The honor has caused him to reflect upon his career and on the power of a university education, he says.

"It has reminded me of the reach and transformative power of state universities.  I grew up on a tobacco farm in eastern North Carolina and that state’s engineering school provided me with the opportunity to distinguish myself as a student and to meet the mentors who opened the first of many doors I’ve encountered along the way.  Now as a professor and a department chair, I get to shape how this state university – UAH - functions for both the current generation of students and the current generation of young faculty members."

After spending 22 years on the faculty of the University of Houston, Dr. Hollingsworth arrived at UAH in 2011 as the result of an external department chair search.

"It has been a busy five years.
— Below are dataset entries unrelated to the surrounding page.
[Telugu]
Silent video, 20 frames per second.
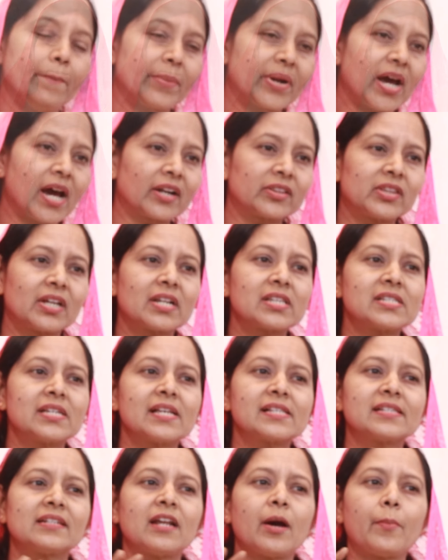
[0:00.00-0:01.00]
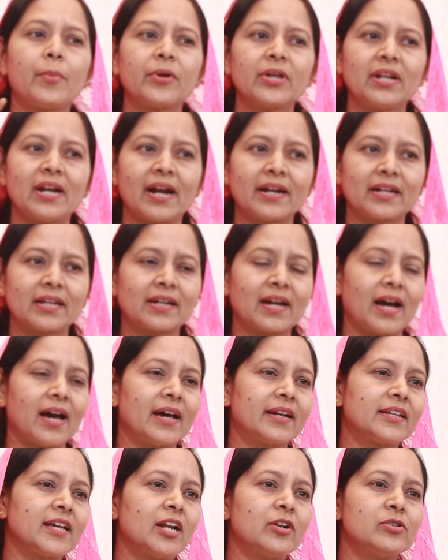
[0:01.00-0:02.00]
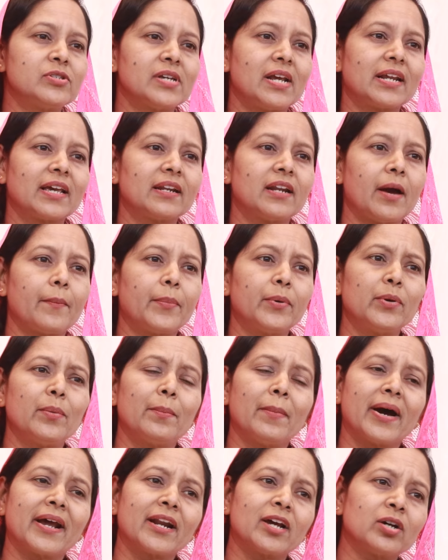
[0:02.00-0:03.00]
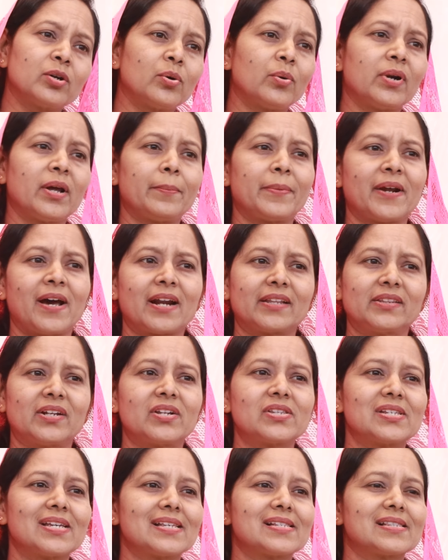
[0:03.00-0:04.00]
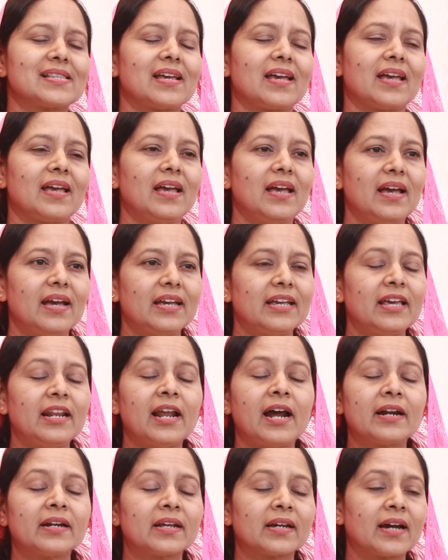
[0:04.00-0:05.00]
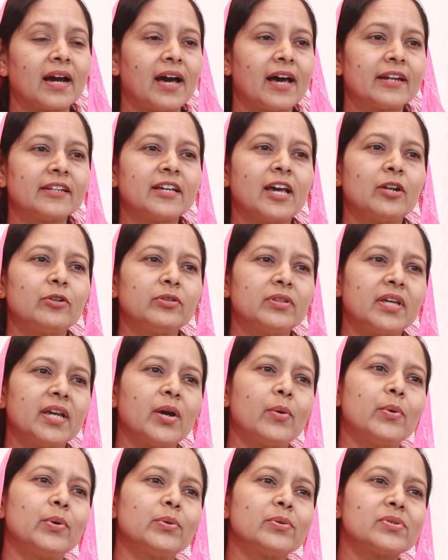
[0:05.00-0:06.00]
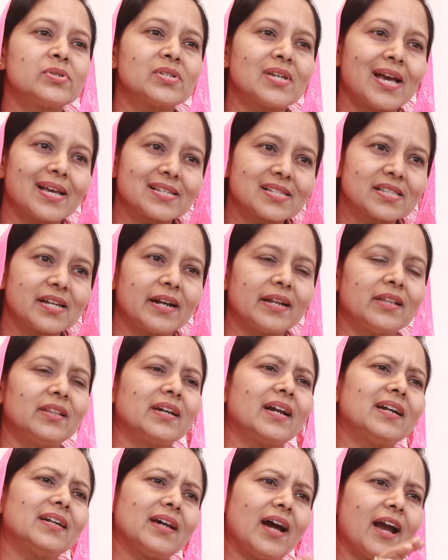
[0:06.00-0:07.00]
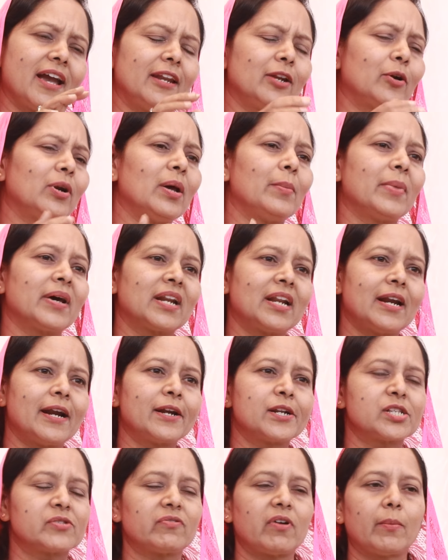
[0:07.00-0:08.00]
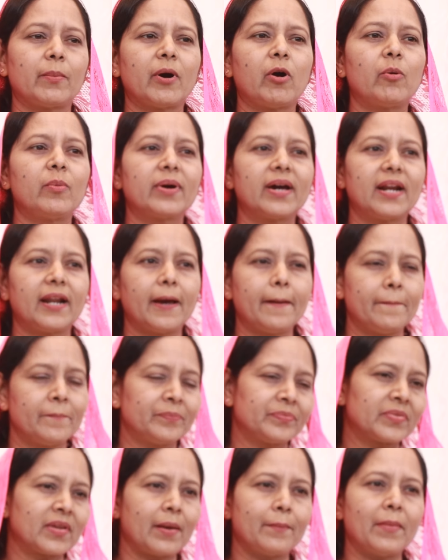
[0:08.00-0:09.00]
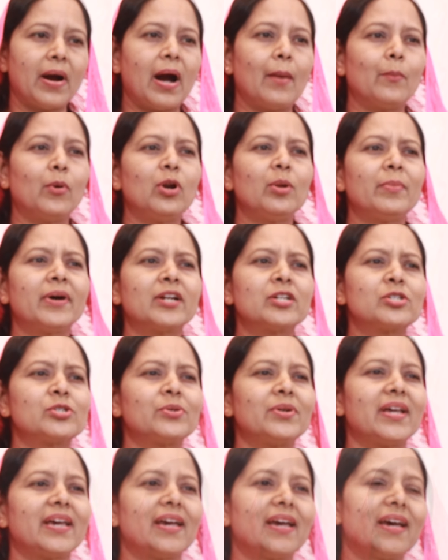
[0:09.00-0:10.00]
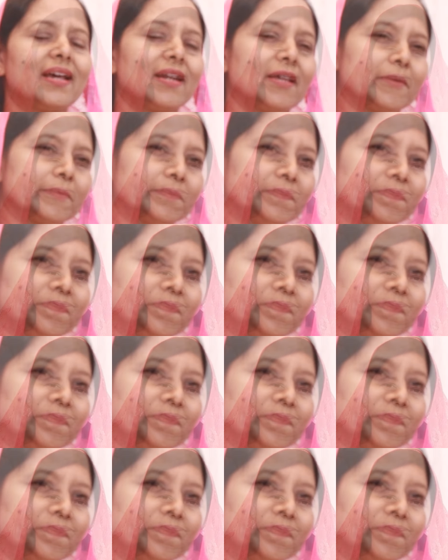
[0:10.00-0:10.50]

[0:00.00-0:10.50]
ప్రార్థన చేసినప్పుడు ఇలాంటి కార్యాలు జరిగినప్పుడు మనం కూడా ప్రార్థన చేస్తే ఇలాంటి కార్యాలు దేవుడు చేస్తాడు ఎందుకంటే ఆయన కూడా మనలాంటి స్వభావం గల మామూలు మనుష్యుడే అని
We have hired seven tenure-track faculty and five full-time lecture faculty, our undergraduate enrollment has risen from 730 to 1,050 students and our research enterprise has expanded significantly," Dr. Hollingsworth says. "For example, in the last couple of years I counted seven active grants to MAE faculty from the National Science Foundation alone. Managing the administration of this department is a great privilege and very much a full-time job."